Apart from being dominated by management’s bias towards projects already approved by them, the MDBs’ complaints mechanisms are “reactive”: They accept complaints once the harms or impacts have begun occurring (see Observer Summer 2017). Both CAO and MICI took 4.5 years to produce their reports, while AM was being constructed at a feverish pace. This is unacceptable.
Affected communities and the environment urgently need proactive institutions which can prevent damage and ensure that projects considered for financing are sound. They should seek to ‘prevent rather than cure’.
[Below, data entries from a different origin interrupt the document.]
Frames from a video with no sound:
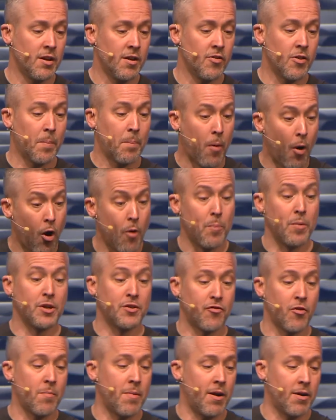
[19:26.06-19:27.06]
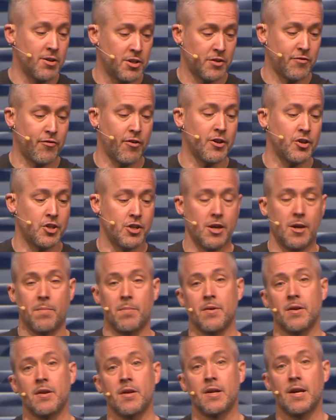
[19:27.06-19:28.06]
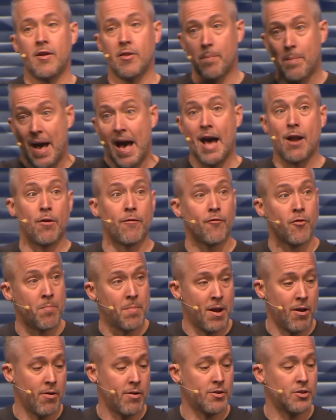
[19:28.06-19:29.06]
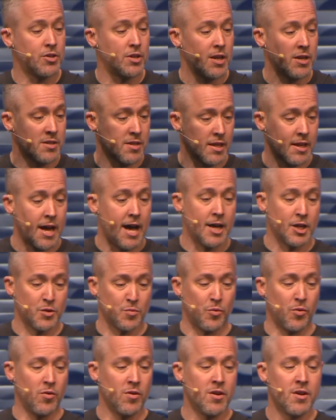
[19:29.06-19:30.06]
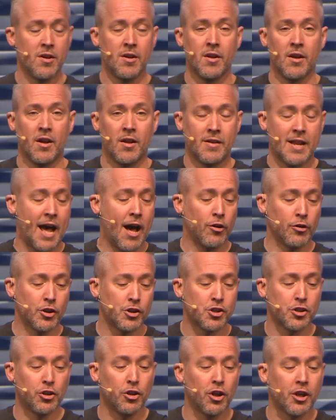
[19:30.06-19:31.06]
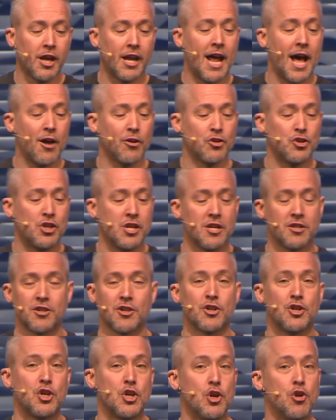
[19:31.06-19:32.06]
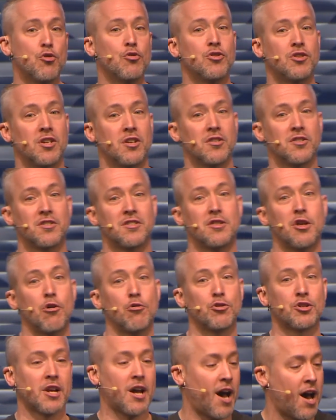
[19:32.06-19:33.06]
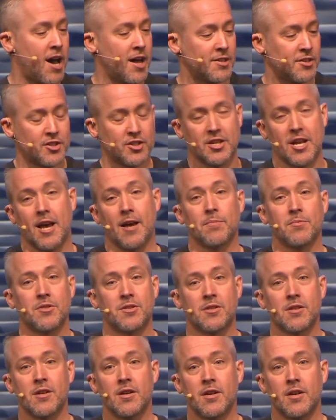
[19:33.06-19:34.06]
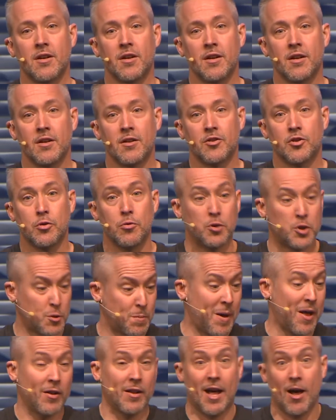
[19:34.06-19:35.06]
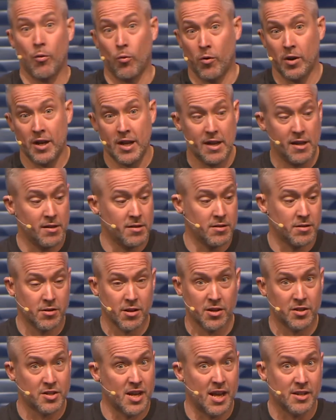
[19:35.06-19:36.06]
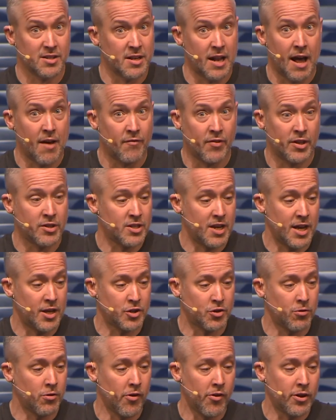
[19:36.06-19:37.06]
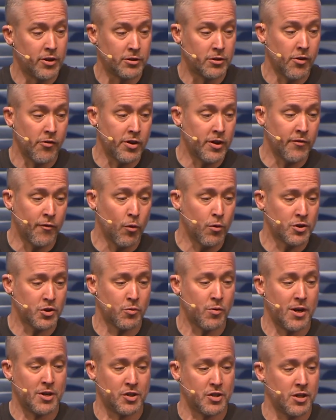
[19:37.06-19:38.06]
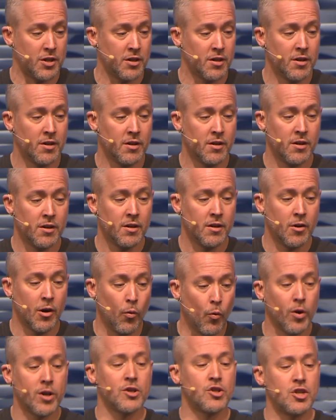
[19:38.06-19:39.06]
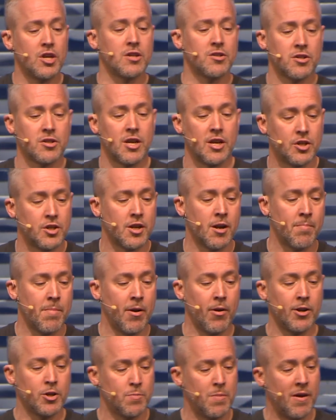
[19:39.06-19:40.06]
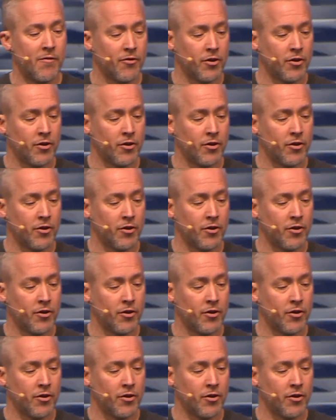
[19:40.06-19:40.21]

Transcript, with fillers: the purpose for marriage is friendship, and the pattern for marriage is the gospel. Now, let's look at how Jesus uses those concepts to spell out what he's going to say is an obvious answer to the, to the divorce question. All right, what does Jesus teaching on marriage mean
Alto Maipo’s disastrous impact evidences lack of due diligence
In this sense, IFC management’s response to the CAO’s report is symptomatic. A huge mistake, from our point of view, since they affirm that their ‘due diligence’ prior to the approval of the credit was flawless, and repeatedly mention “experts” who were hired (at high costs, no doubt), for this purpose. If this were the case, how does one explain the litany of grave, unanticipated problems faced by the project from day one?
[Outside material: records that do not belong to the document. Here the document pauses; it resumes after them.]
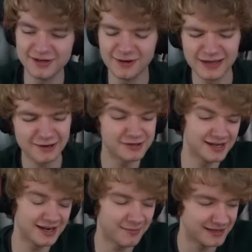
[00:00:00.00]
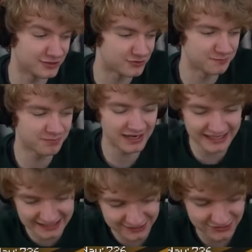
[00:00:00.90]
no, Aaron, and I mean this.
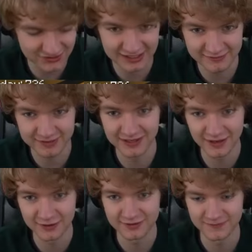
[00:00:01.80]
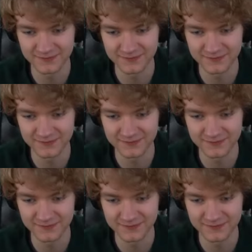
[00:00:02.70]
Please leave me alone.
AM has suffered worker strikes, acute conflicts with contractors (including the renouncement of a main European contractor which sued AM in international courts), and a critical period of technical default. It has been the subject of constant financial restructuring and numerous legal and administrative demands. AM projected a selling price of electricity of $120 per MW/h; today the price is at less than $50 per MW/h.
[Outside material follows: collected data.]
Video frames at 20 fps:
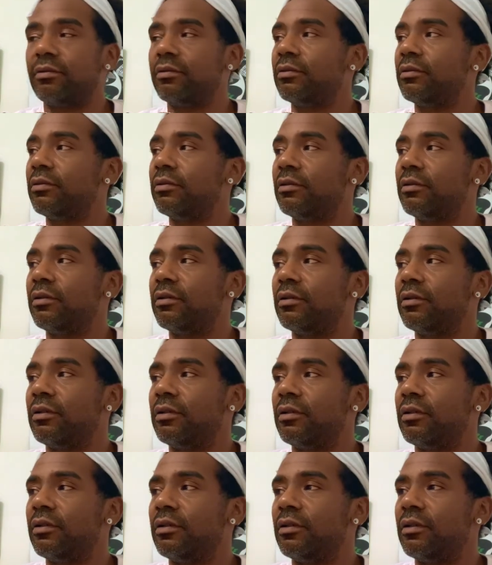
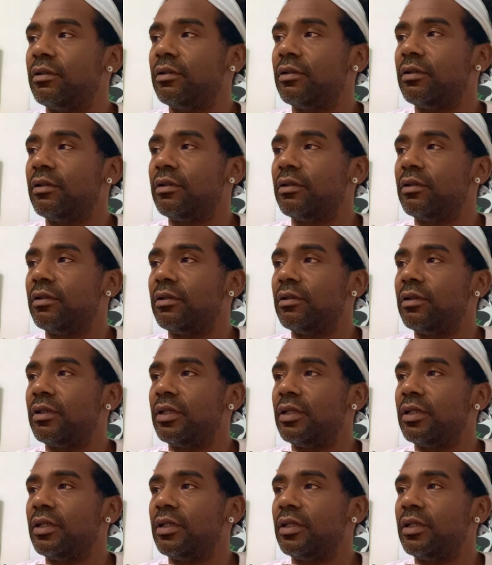[no speech]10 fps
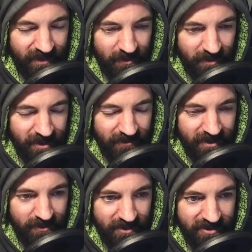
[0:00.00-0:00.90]
What I
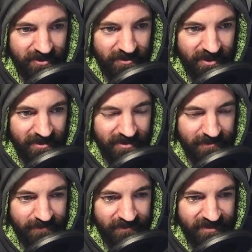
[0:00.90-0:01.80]
read was correct.
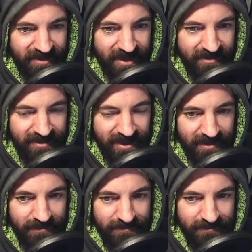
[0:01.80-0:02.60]
Sad day.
The declared estimated project cost has more than tripled from $700 million to $2.5 billion and the construction time more than doubled, from 5 to 12 years. AM is already costing the equivalent of five natural gas combined-cycle thermal plants, with less capacity than one of them.
The influx of workers to the region has also had serious consequences. AM declared it would employ 2,050 workers, but the number has reached 5,500. MICI recognised that there was no gender perspective evaluation of the impact of this mostly male workforce invading the countryside. According to AM’s authorisation, workers were supposed to stay at contained camps, but instead they dispersed throughout local towns and villages.
Water from fractured aquifers, mixed with sediments, poured out of the tunnels under construction, contaminating surface water courses. This occurred despite technical arguments in the EIA that this wasn’t going to happen. The EIA and IFIs due diligence also failed to consider AM’s impacts on ‘recreational, touristic and landscape uses’, this being the area’s main economic asset today. This was also recognised by MICI in their report.
Despite concerns voiced by opponents from the beginning, the impacts of climate change on the viability of the project were not considered. Climate change is affecting Chile acutely. Glaciers are disappearing, and river flows have been diminishing for decades.
Now AM is seeking Chapter 11 Bankruptcy Proceeding protection in the US, declaring a debt of $2 billion, while blaming changes in Chile’s electricity market and the impact of climate change on glaciers and river flows that will diminish AM’s generation capacity.
A radical shift is required for the World Bank and other IFIs to meet their development mandates. Rather than relying on weak accountability mechanisms, they must develop robust due diligence processes that ensure that harms, such as those currently being suffered by the communities and ecosystems in the Maipo River watershed, do not occur in the first place.
Juan Pablo Orrego is President of the Chilean non-governmental organization, Ecosistemas, oriented to environmental defense – ecological and socio-cultural – both in the country and in the world, dealing with critical issues related to development, water, energy, the protection of rivers, and the environmental and social impacts of industrial and hydroelectric megaprojects.